Fretting Wear in Continuous Integration: When Coupled Systems Fail Without Visible Symptoms

A bolted aircraft skin panel does not loosen because anyone hits it. It loosens because the airframe vibrates a few microns per cycle for fifty million cycles, and every one of those cycles is nominally beneath any threshold an inspector would write down. The bolt holds full clamping force. The fastener torque audit passes. The skin passes visual inspection. Then one day a hairline crack walks out from under the bolt head and the panel is condemned — and the post-mortem shows red iron oxide caked into the contact patch like rust dust mixed with chocolate. Tribologists call this fretting wear, and the brown-red debris is called “cocoa.” It is the canonical failure mode of clamped components that vibrate against each other at amplitudes too small for any single inspection to detect.

The same failure mode runs in software, and almost nobody calls it by that name.

The clean test rig under-predicts the dirty system by orders of magnitude — exactly as the tribology literature says it must.

The Mechanism, Briefly

Fretting is small-amplitude oscillatory sliding under normal load, typically 10 to 300 micrometres of relative motion per cycle. The combination of “clamped” and “vibrating” is what makes the mechanism uniquely destructive. The clamp prevents the wear debris from escaping. The vibration generates fresh debris on every cycle.

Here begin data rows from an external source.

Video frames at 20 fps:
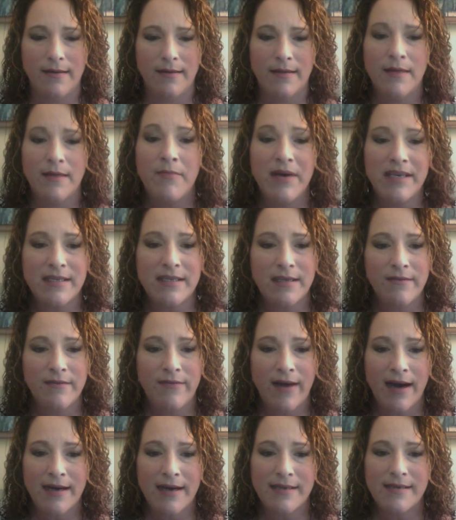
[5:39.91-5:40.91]
The best
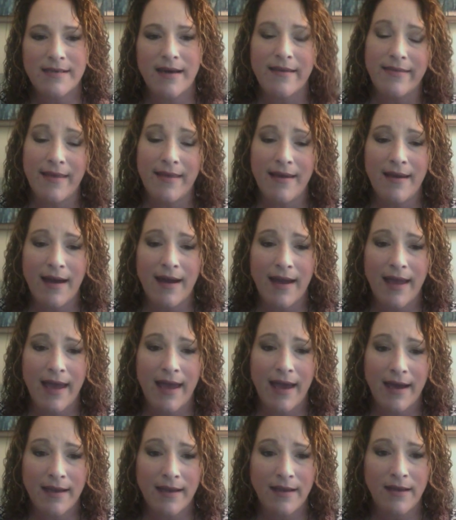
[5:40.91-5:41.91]
advice I think I
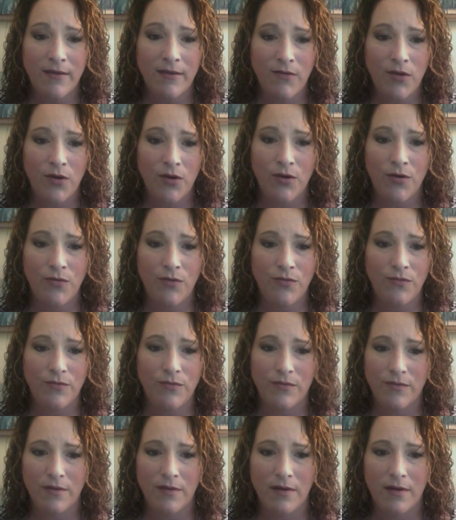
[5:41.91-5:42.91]
can give you
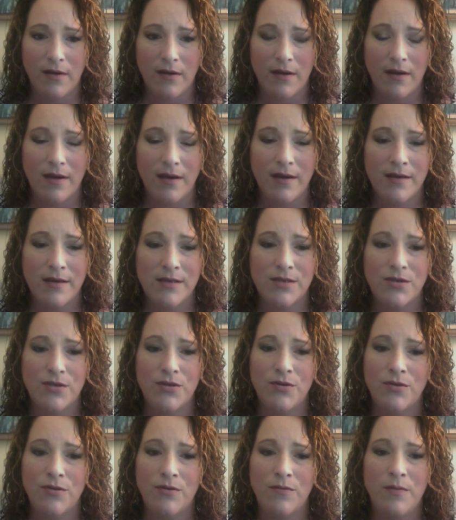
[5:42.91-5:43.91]
is
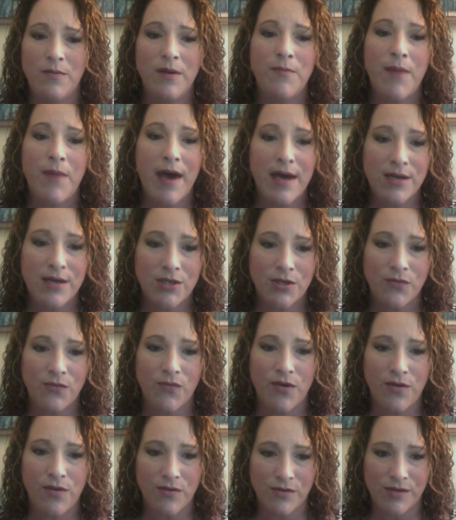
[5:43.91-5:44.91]
to be patient
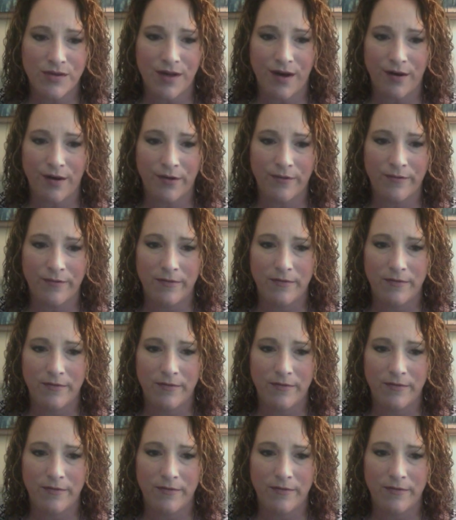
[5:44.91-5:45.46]
with yourself.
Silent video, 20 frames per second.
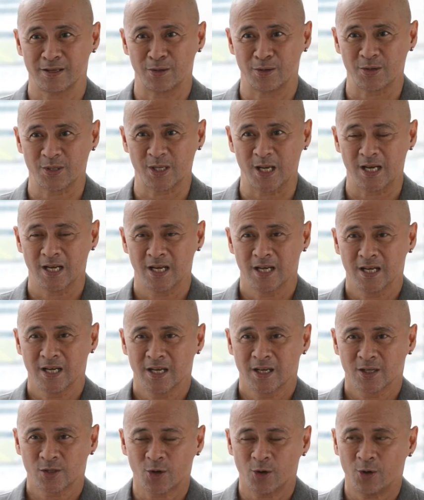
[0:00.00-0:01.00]
Rosa.
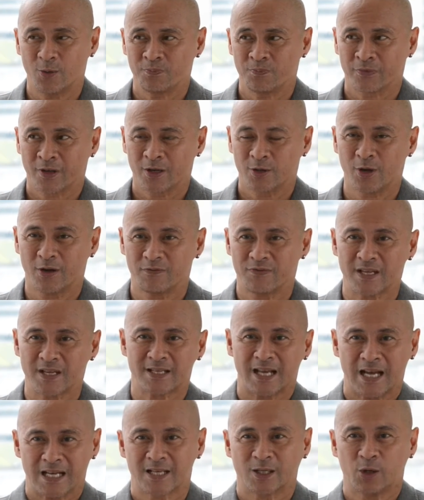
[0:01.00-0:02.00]
So you have
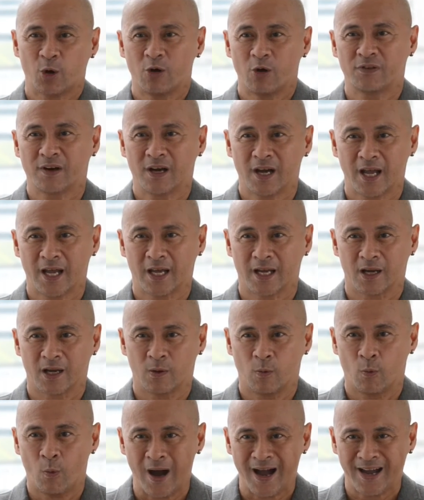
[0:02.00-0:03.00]
this as an overlay.
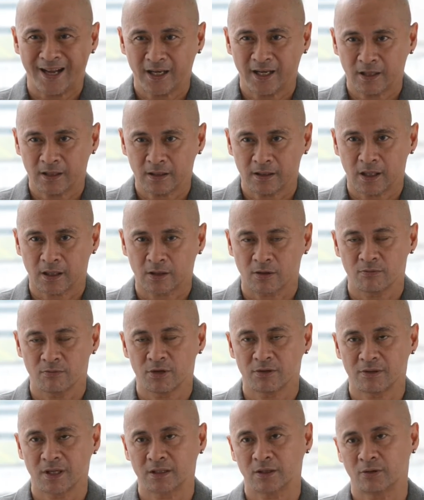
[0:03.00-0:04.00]
While the
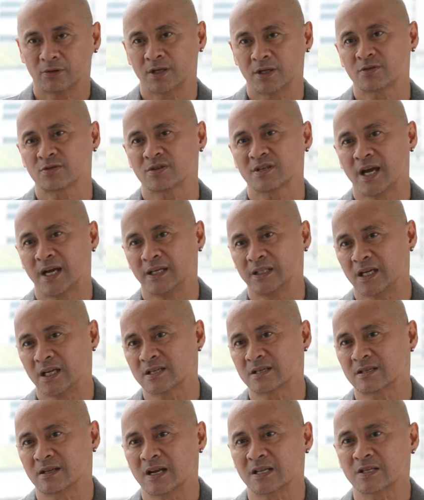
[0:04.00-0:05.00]
community or the society
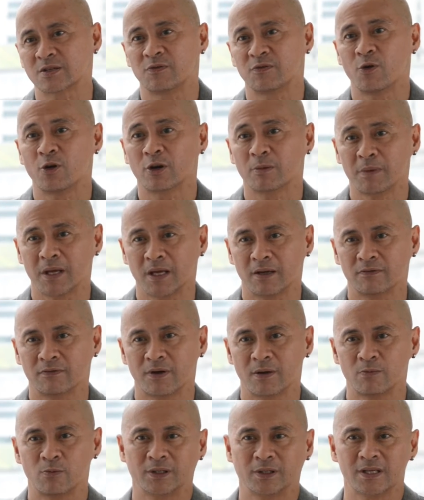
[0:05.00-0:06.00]
is transforming
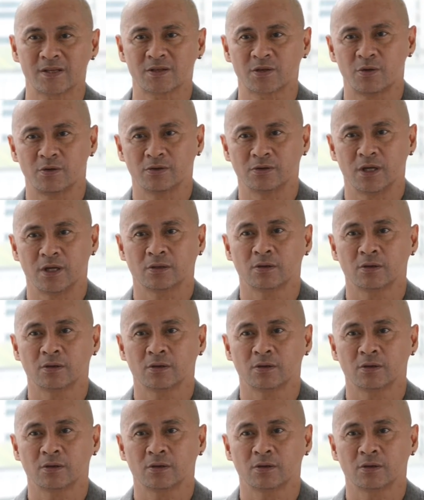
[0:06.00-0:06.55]
from what is called a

The trapped debris then participates in subsequent cycles as both an abrasive grit and a stress concentrator, and on steel it oxidises into a chemically active red oxide that itself becomes a fresh abrasive.

What makes fretting taxonomically interesting is that it is, simultaneously, all four of Rabinowicz’s canonical wear modes — adhesive welding at the stick patches, abrasive ploughing by entrained debris, fatigue crack initiation at the wear scar (which cuts component fatigue life by a factor of three to ten), and tribochemical reaction in the form of the cocoa itself. The standard reference on the subject — Hutchings & Shipway’s Tribology: Friction and Wear of Engineering Materials (2017, Chapter 8), supported by ASM Handbook Volume 18 — emphasises a brutal fact: fretting survives undiagnosed in the majority of high-cycle machines because the component-level wear tests engineers run in isolated geometries systematically understate system-level wear by orders of magnitude. The test rig measures one mechanism on a clean specimen. The field measures all four mechanisms operating on a contaminated, debris-loaded interface that has accumulated state for months.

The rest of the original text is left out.